6 simple tips to make your business seem trustworthy (and not phishy)

Have you ever considered that you could be a target for phishing attacks? Or, that you might be looking like a phisher? Wait, do you even know what phishing is?

What is phishing?

It’s not a new concept. It’s been there for a while and is only getting better as the time passes. It’s a cybercrime wherein the target(s) is contacted by email, text or phone by someone posing as a legitimate institution to lure individuals into providing their sensitive data such as credit card details, passwords, etc. This information is then used to access important accounts and can result in financial loss and identity theft.

How do the increased number of phishing attacks put your credibility under the radar?

The strategies used are improving so significantly that you can barely distinguish them from harmless communication. A fraction of a second is all it takes to fall into the trap. Since the number of phishing attacks have increased and are common now, your customers are a wary lot. They delete unsolicited messages, they ‘Mark as Spam’ any email that they find suspicious and do not hesitate in clicking ‘Unsubscribe’ if they find your emails ‘phishy’ in any way.

What are the best practices to avoid looking like a phisher?

1) Have a credible domain name

Having a credible domain name goes a long way in building trust and credibility with your customers. Make sure you choose a domain name that makes you look good. For examples, compare www.mobile.tech to www.mobiletech-solutions100.com — you will find the first one more trustworthy and intelligent. So will your customers!

Here are some quick tips on choosing your business domain name:

• Keep it short, memorable and pronounceable
• Make it free of hyphens, numbers, abbreviations and misspellings
• Steer clear of copyrighted names
• Style them to be descriptive of your brand name or business
• Get innovative to make it look intelligent and to build your brand positioning

2) Brand your email id

Nobody trusts business emails that come from a cryptic Gmail id.
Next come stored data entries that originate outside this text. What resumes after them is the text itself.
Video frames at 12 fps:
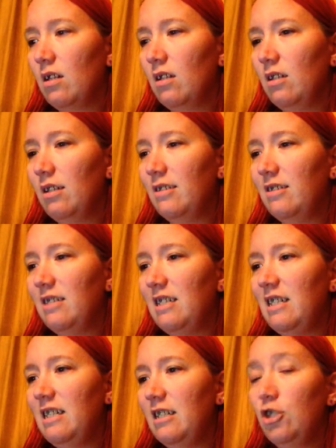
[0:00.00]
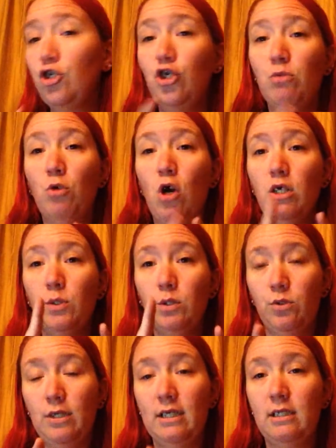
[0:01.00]
Let's see. Jim Ross
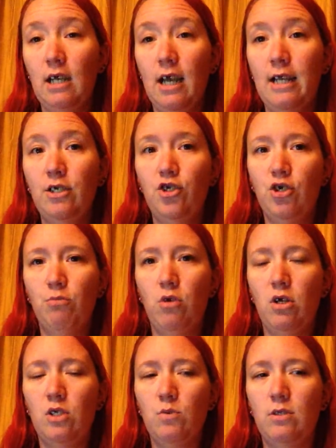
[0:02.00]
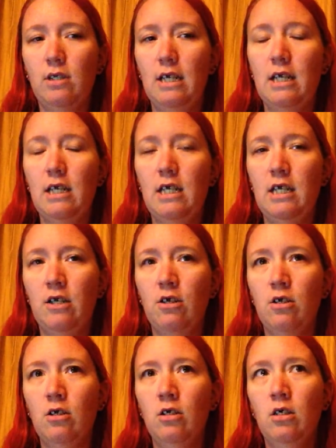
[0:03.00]
was ringside. Jim Ross was like
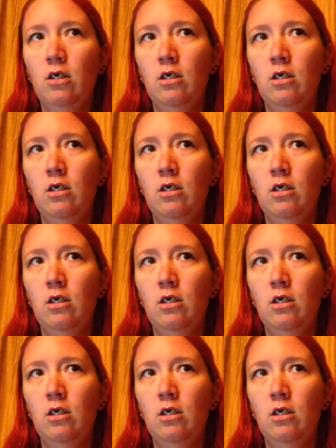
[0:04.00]
here.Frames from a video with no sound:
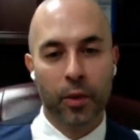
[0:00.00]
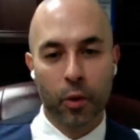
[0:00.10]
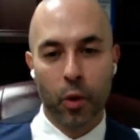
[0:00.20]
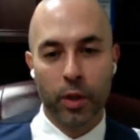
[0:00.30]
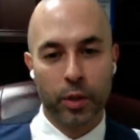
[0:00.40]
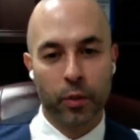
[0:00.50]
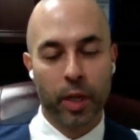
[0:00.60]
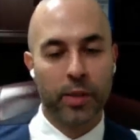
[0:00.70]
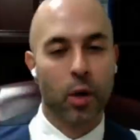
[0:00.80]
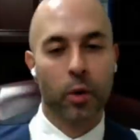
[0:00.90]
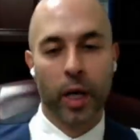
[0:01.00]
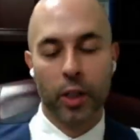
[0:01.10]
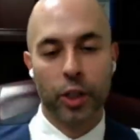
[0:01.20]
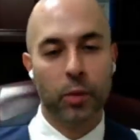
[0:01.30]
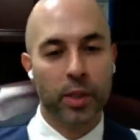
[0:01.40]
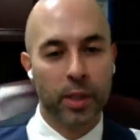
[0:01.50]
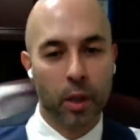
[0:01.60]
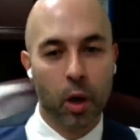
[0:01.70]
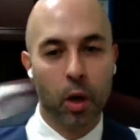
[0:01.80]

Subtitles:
they're going to realize, okay, she wasn't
A report by Google states that 60% of young businesses saw an increase in customer engagement; 42% saw an increase in sales after switching to a professional email address.
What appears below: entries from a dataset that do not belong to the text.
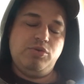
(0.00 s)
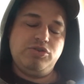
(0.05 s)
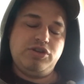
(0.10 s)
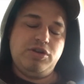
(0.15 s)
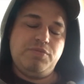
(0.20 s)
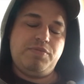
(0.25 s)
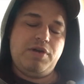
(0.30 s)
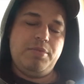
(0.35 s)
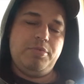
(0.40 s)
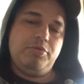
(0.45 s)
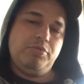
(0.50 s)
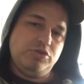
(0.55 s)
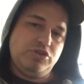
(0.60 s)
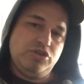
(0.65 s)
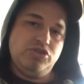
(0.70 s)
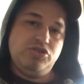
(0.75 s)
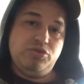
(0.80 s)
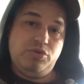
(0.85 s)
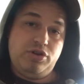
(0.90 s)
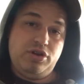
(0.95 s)
which I probably
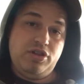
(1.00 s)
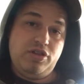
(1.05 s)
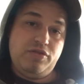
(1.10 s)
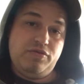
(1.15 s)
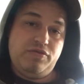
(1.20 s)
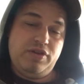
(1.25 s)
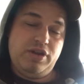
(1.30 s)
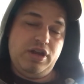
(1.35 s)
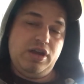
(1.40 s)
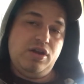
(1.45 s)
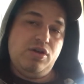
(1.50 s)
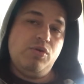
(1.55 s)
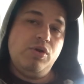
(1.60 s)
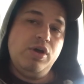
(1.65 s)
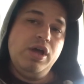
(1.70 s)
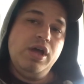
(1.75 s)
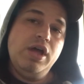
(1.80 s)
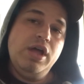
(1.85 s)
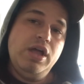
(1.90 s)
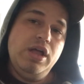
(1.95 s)
should do in another video.
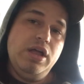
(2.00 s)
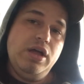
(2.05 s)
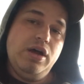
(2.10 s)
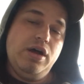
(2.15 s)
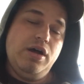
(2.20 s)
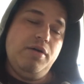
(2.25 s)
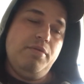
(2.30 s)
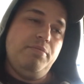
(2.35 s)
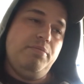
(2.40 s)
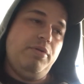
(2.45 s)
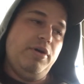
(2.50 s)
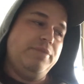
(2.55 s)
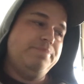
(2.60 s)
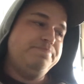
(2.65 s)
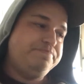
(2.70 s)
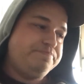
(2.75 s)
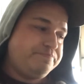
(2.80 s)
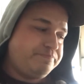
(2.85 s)
But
So, instead of sending emails from email ids such as kansascity_hotelblue@gmail.com, brand it with your domain name, which could then look like jeff@hotelblue.space.

3) Avoid Mismatched URLs

One of the most common phishing techniques is an email reporting fraudulent activity on your bank account and asking you to verify your information. In cases like these, a bad link can be hidden behind a seemingly legitimate link such as https://yourinformation.com/verify_account, to trick people into accessing unsafe websites by downloading malware.

A mismatched link means that the URL a recipient is directed to does not match the URL text used in your content. Unintentionally, you might ending doing this in your HTML email campaigns with clickable URL addresses. Email services that scan incoming mail for suspicious content will see this as deceptive linking and your email may go to the recipient’s junk folder, or it could go missing altogether.
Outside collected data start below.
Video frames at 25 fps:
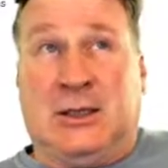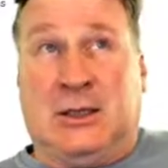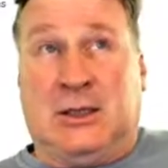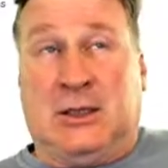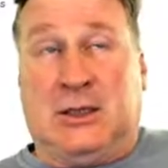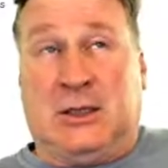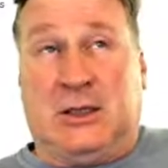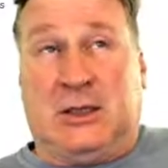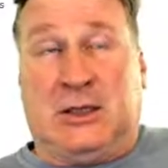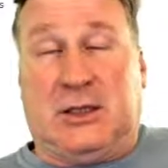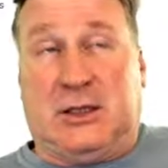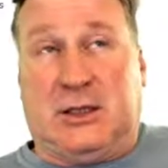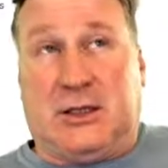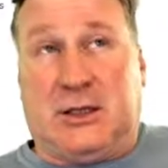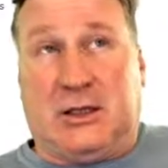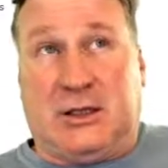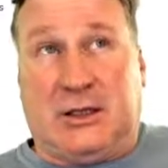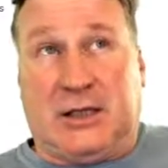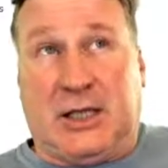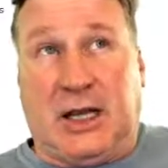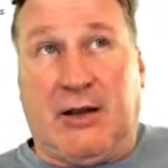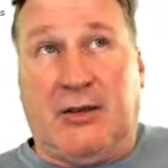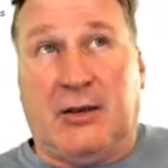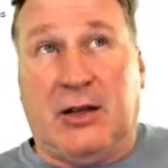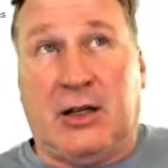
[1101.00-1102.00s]

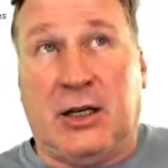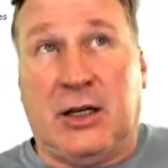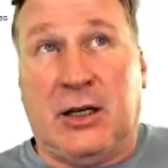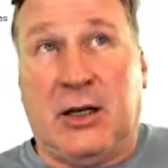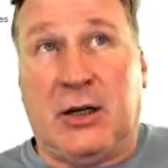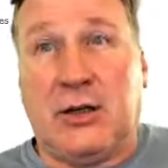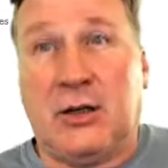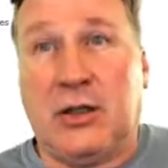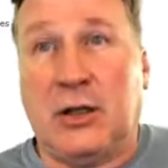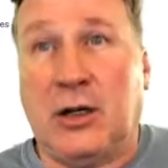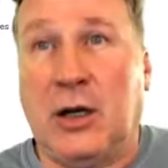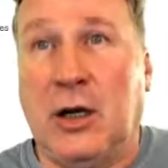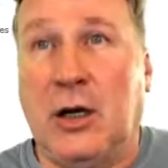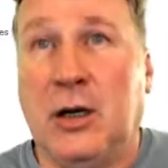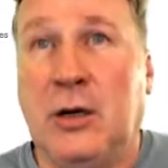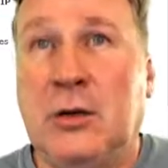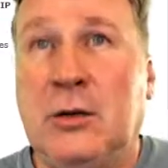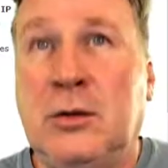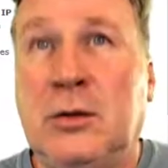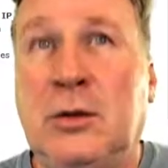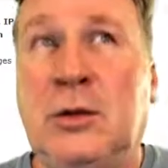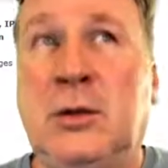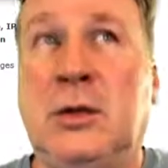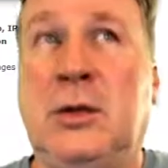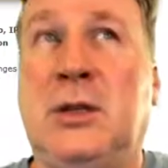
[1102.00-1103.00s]
6 years ago,
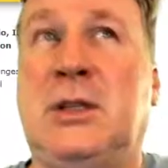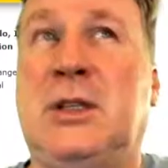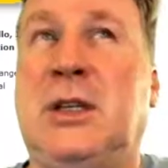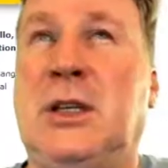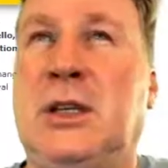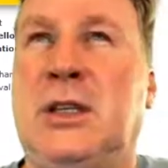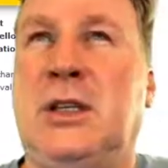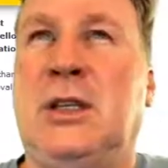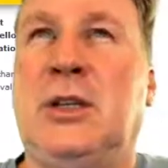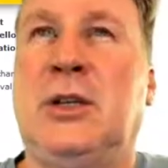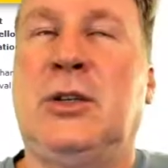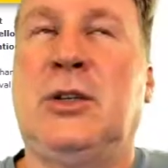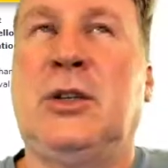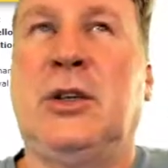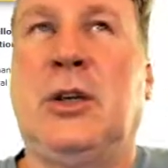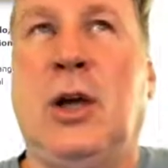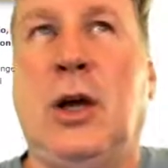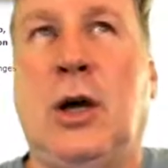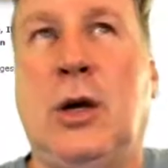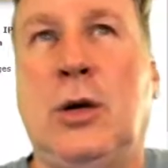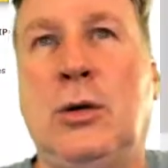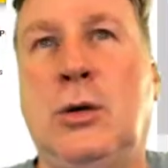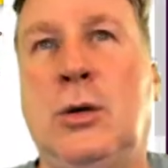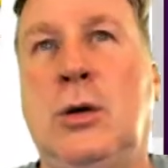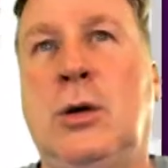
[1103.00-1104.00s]

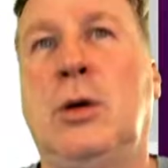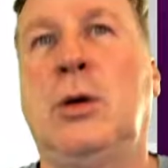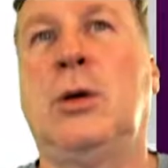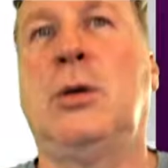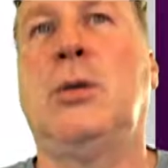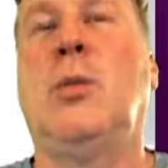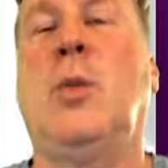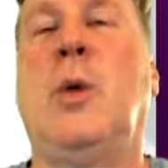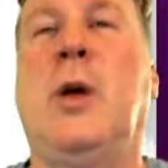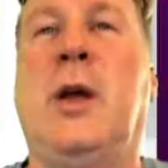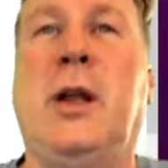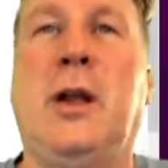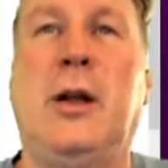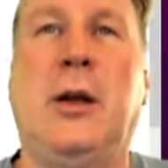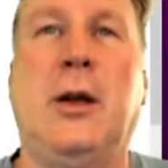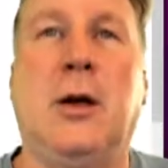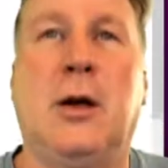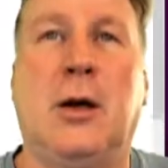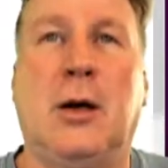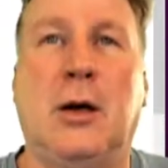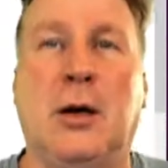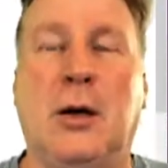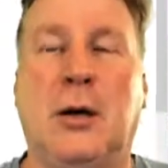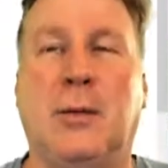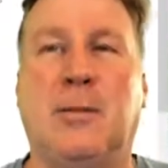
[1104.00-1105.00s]
when
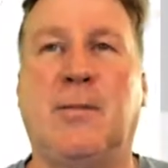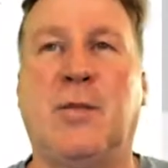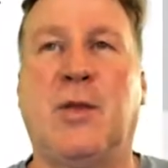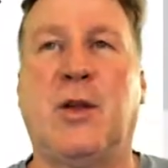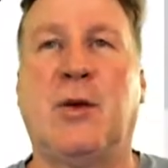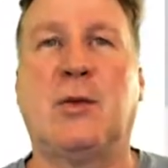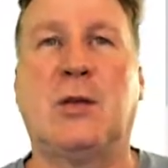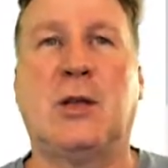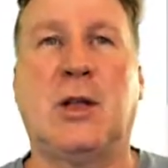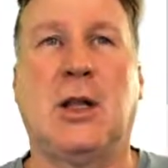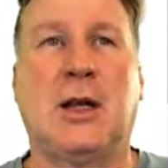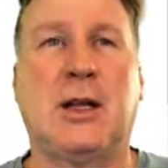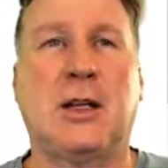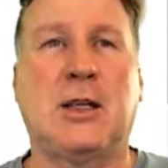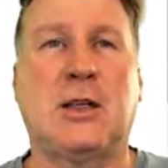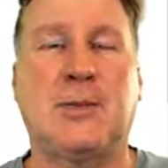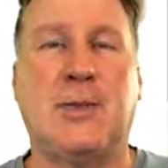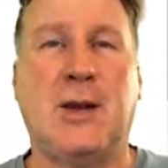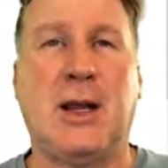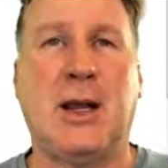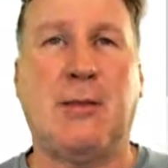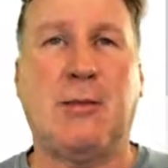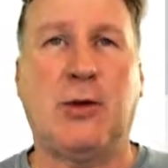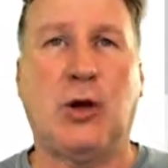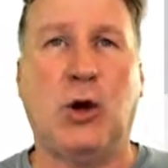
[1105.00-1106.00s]
there was a lot of
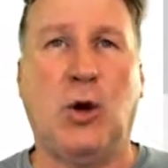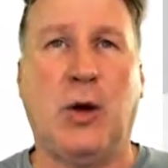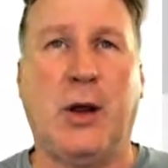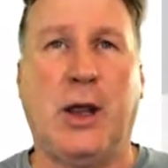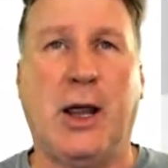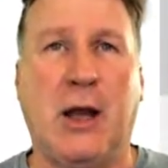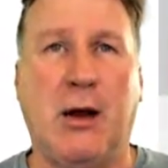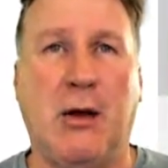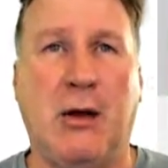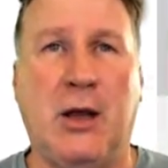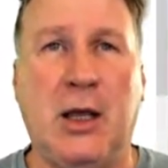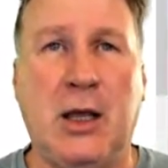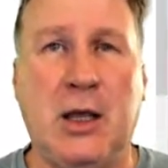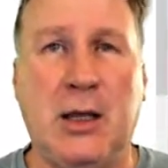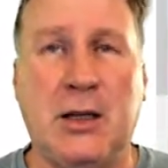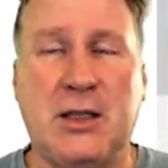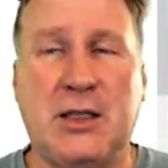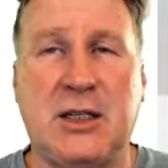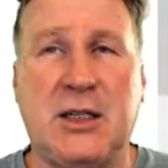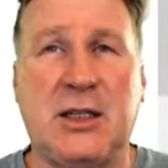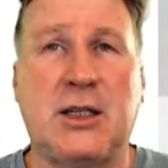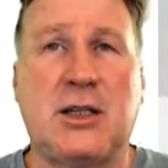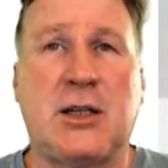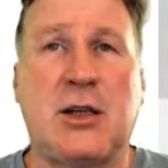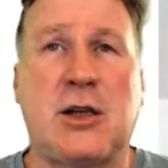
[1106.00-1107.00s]
spam going out, hitting
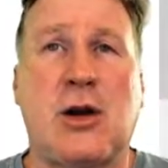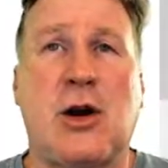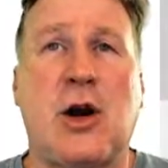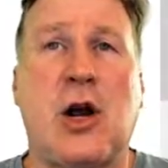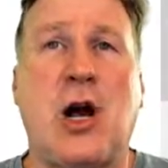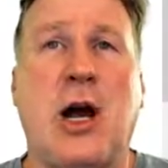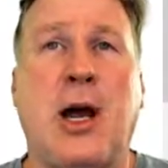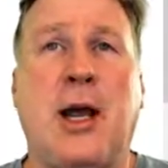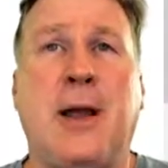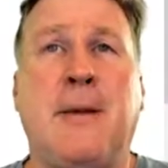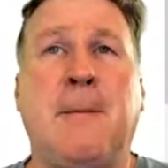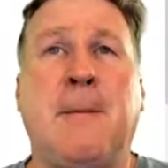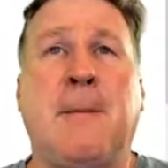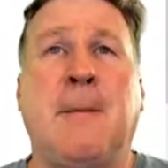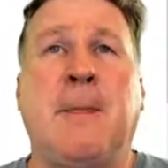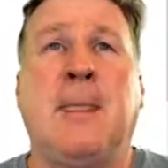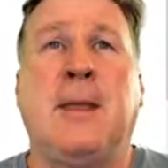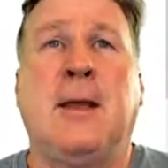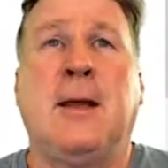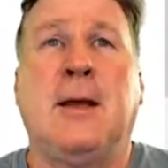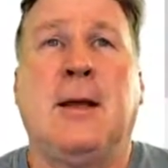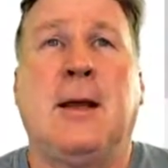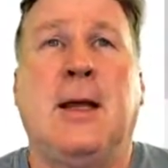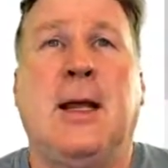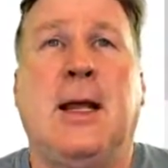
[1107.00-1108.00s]
CCRI,
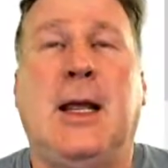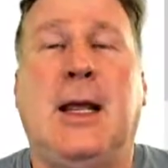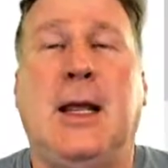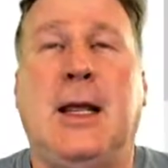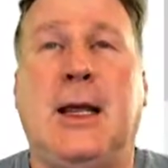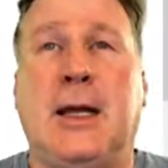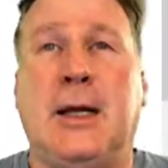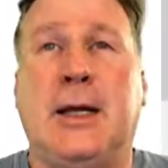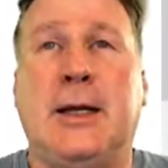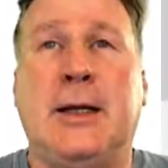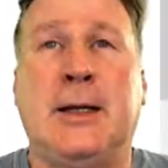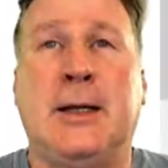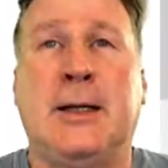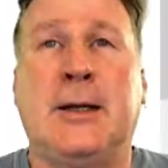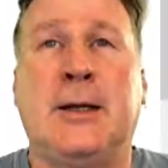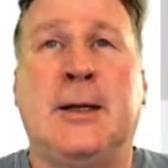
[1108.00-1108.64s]
and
4. Authenticate Your Email

The actual process of transmitting email messages between servers was not designed with security in mind. Phishing emails typically use spoofing to mislead recipients about where the email was sent from. A ‘spoofed’ email is a message that looks like it’s coming from a trusted source when it’s actually a fraud. Authenticating your emails validates your identity as the sender.

In fact, if Gmail is not able to authenticate your email, your profile picture will be a question mark in all the emails that you send out. This email authentication process is one of the ways for the receiver to know if your email is authentic or a phishing attempt.

Listen to this episode on Reply All podcast by Gimlet Media to know how easy it is to get phished over email:

#97 What Kind of Idiot Gets Phished? by Reply All

5. Perfect your language and grammar

The easiest way to look phishy is to use wrong spellings and grammar in your emails. Typos make it very easy for customers to not trust your email. So check and then double check your email content for any errors that need fixing.

6. Don’t ask for personal information on email; and if you do, follow the decorum.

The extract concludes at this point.